▶ _Directions for this task_: Repeat the listing that follows character for character, omitting images.

▶ _Available data_:
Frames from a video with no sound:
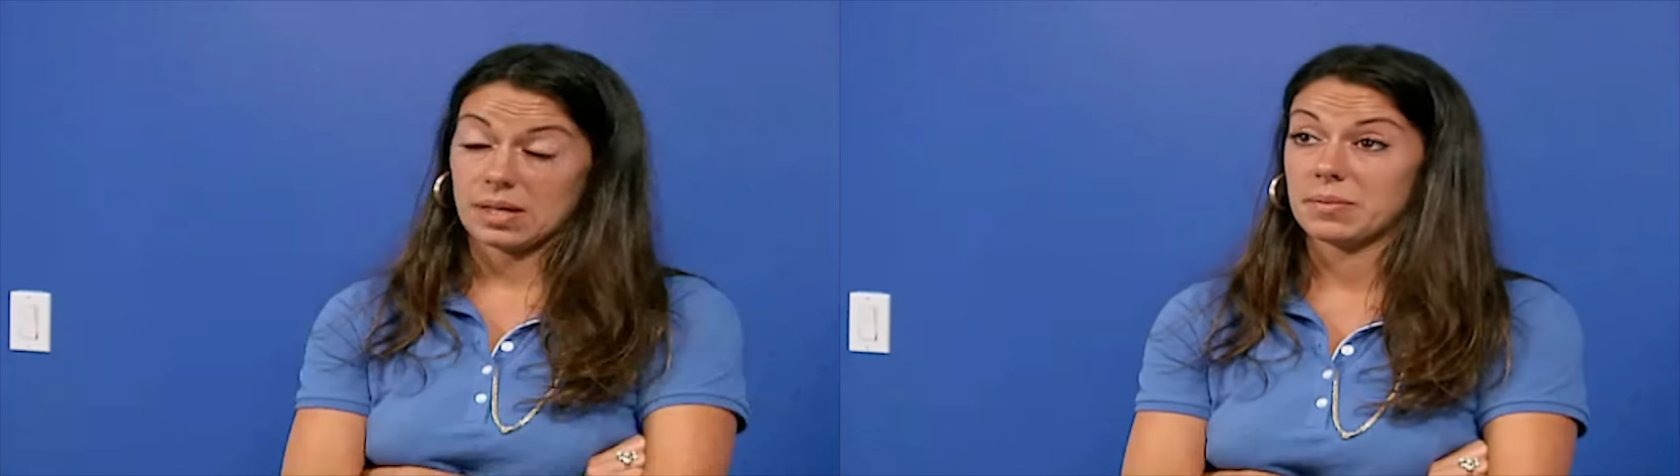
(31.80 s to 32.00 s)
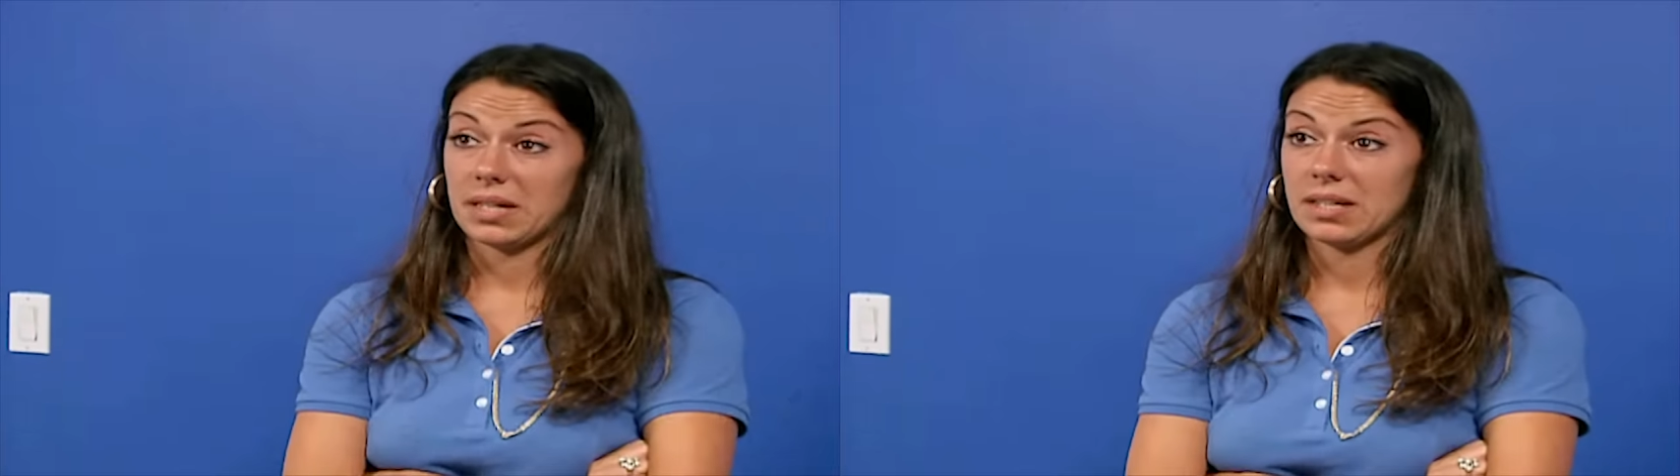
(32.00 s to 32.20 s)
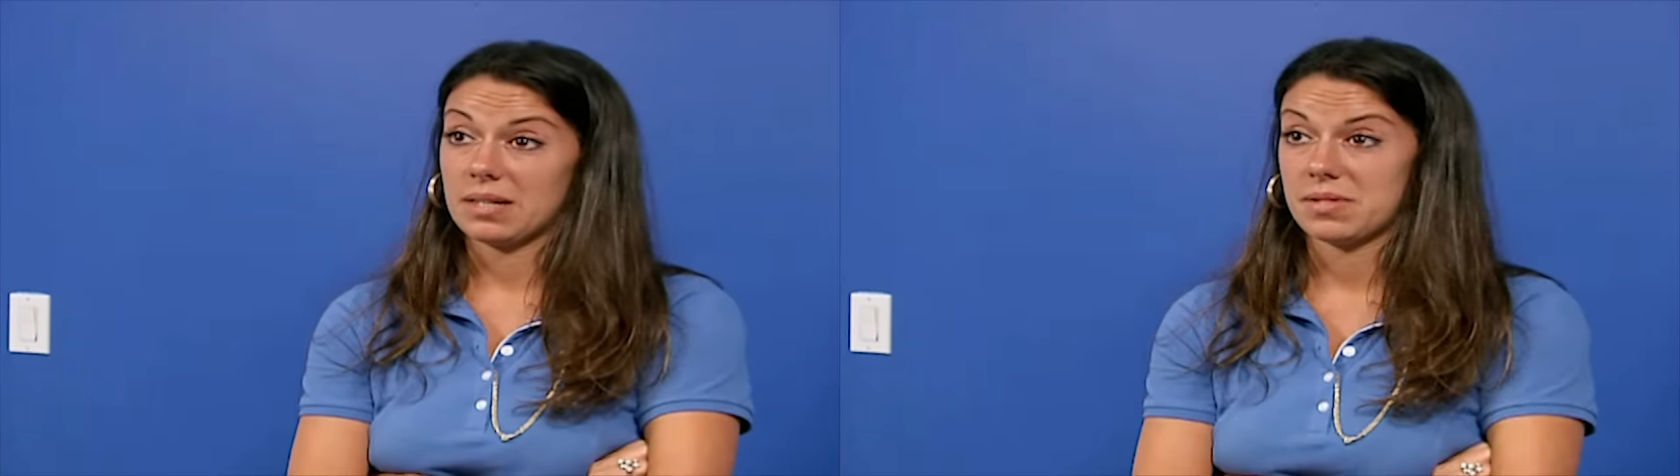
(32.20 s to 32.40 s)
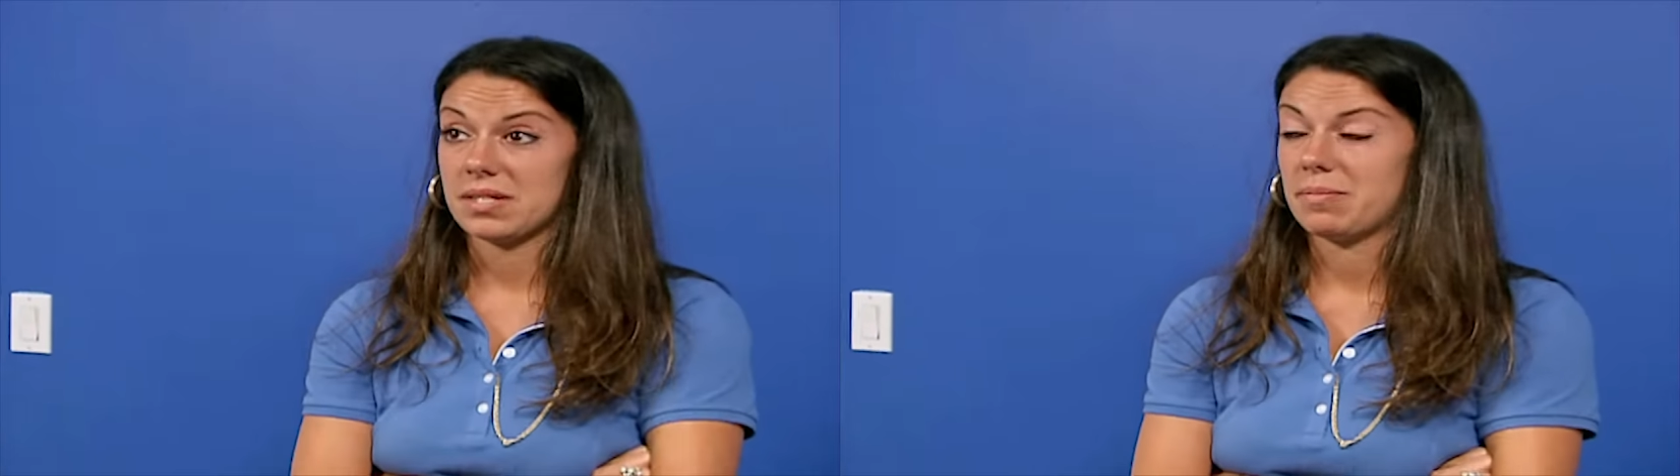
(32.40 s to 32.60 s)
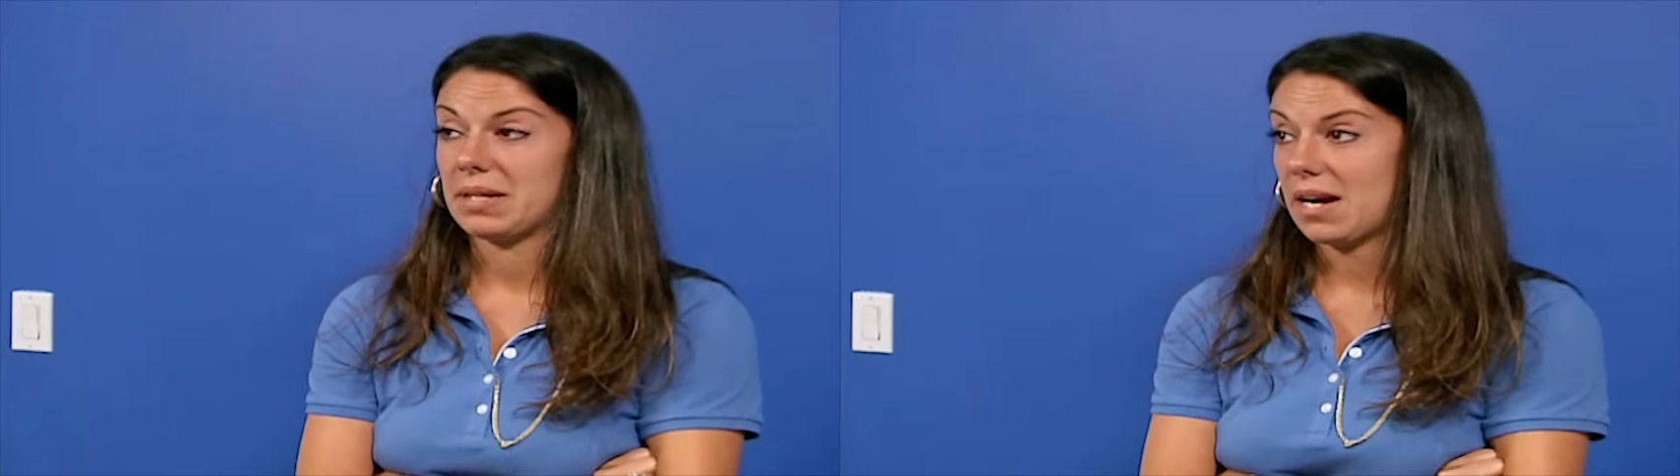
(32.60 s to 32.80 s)
I'm gonna let him
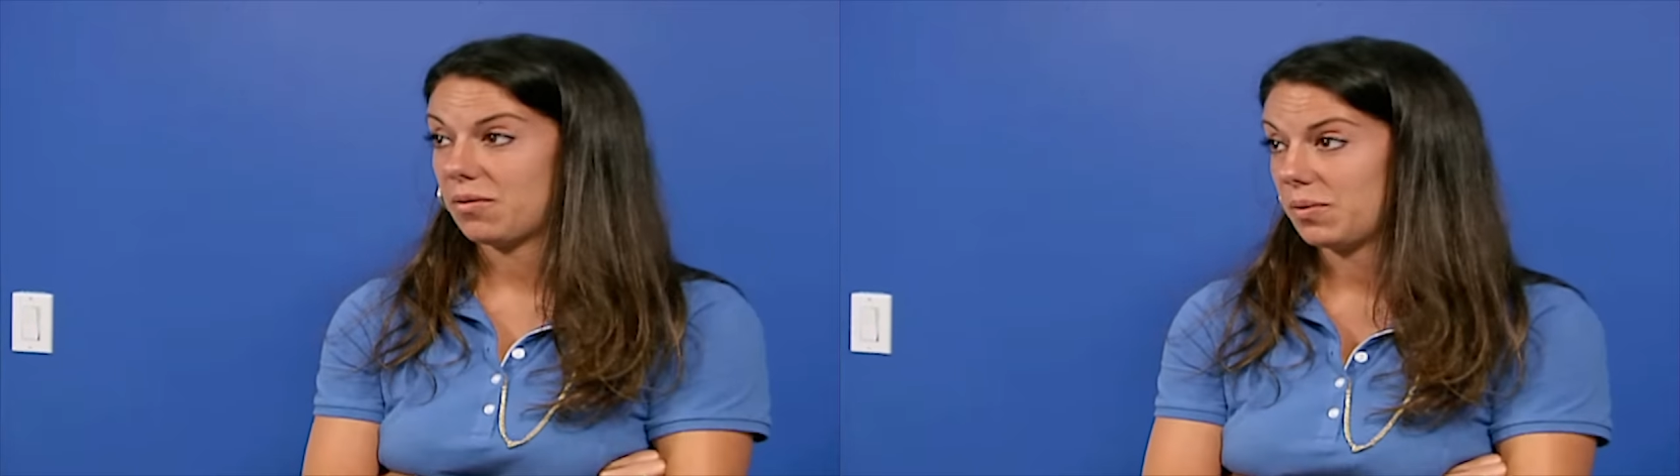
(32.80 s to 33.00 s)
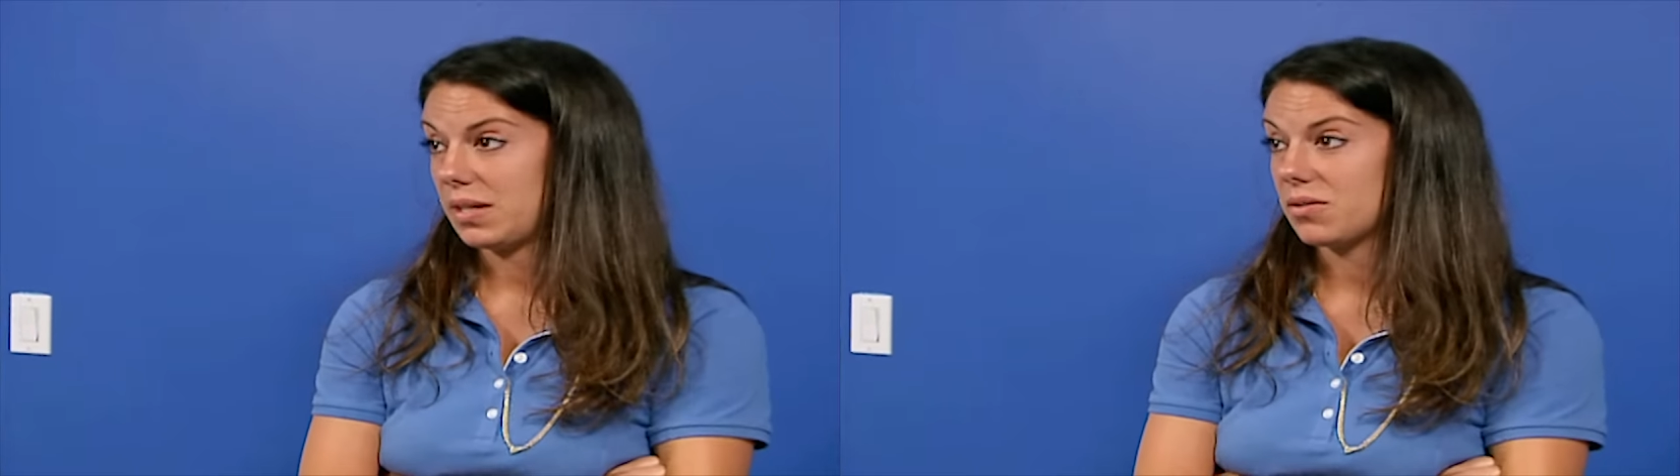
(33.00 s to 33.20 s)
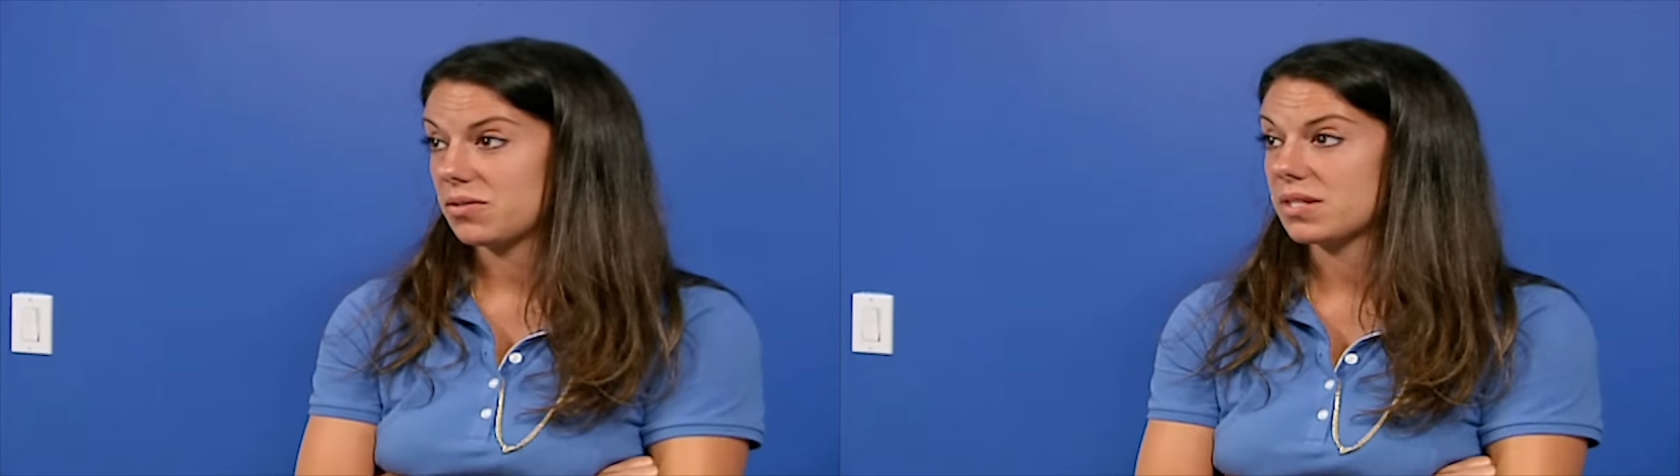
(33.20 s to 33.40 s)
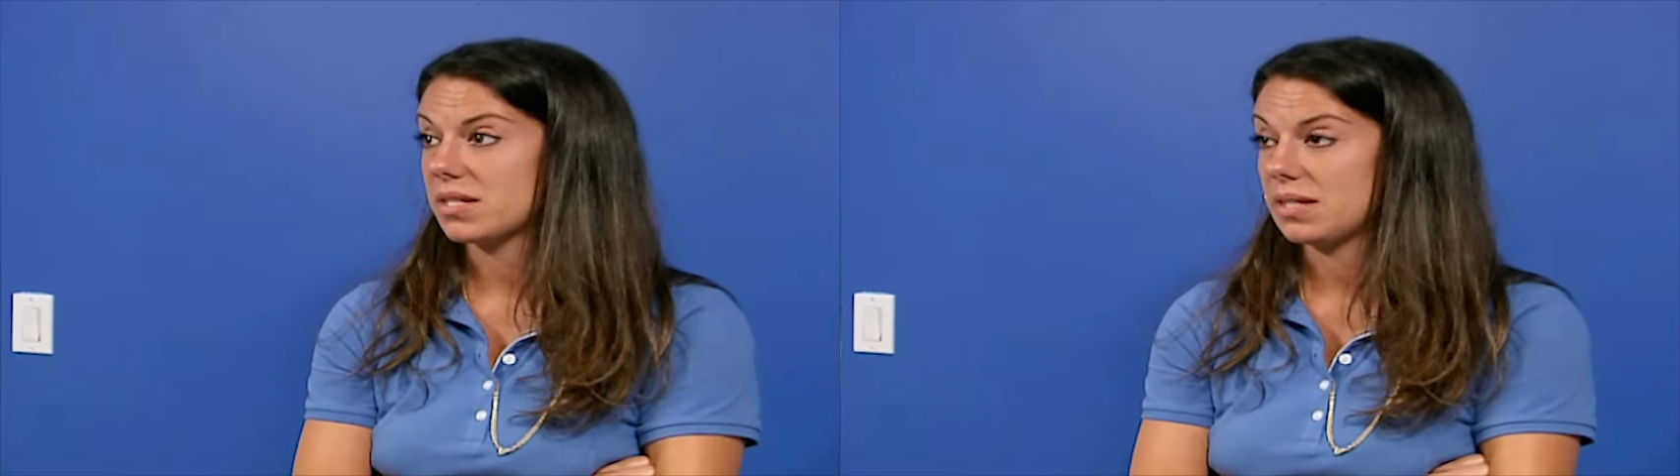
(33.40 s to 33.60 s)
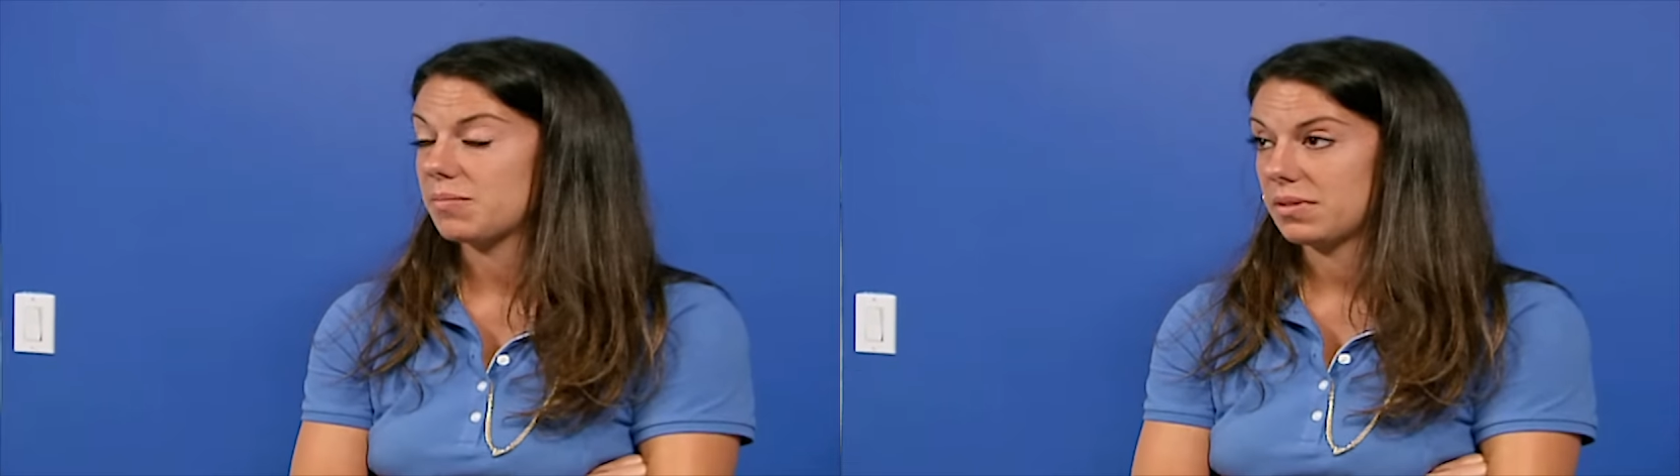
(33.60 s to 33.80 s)
sleep an hour when he goes to sleep.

▶ _Task result_:
Frames from a video with no sound:
(31.80 s to 32.00 s)
(32.00 s to 32.20 s)
(32.20 s to 32.40 s)
(32.40 s to 32.60 s)
(32.60 s to 32.80 s)
I'm gonna let him
(32.80 s to 33.00 s)
(33.00 s to 33.20 s)
(33.20 s to 33.40 s)
(33.40 s to 33.60 s)
(33.60 s to 33.80 s)
sleep an hour when he goes to sleep.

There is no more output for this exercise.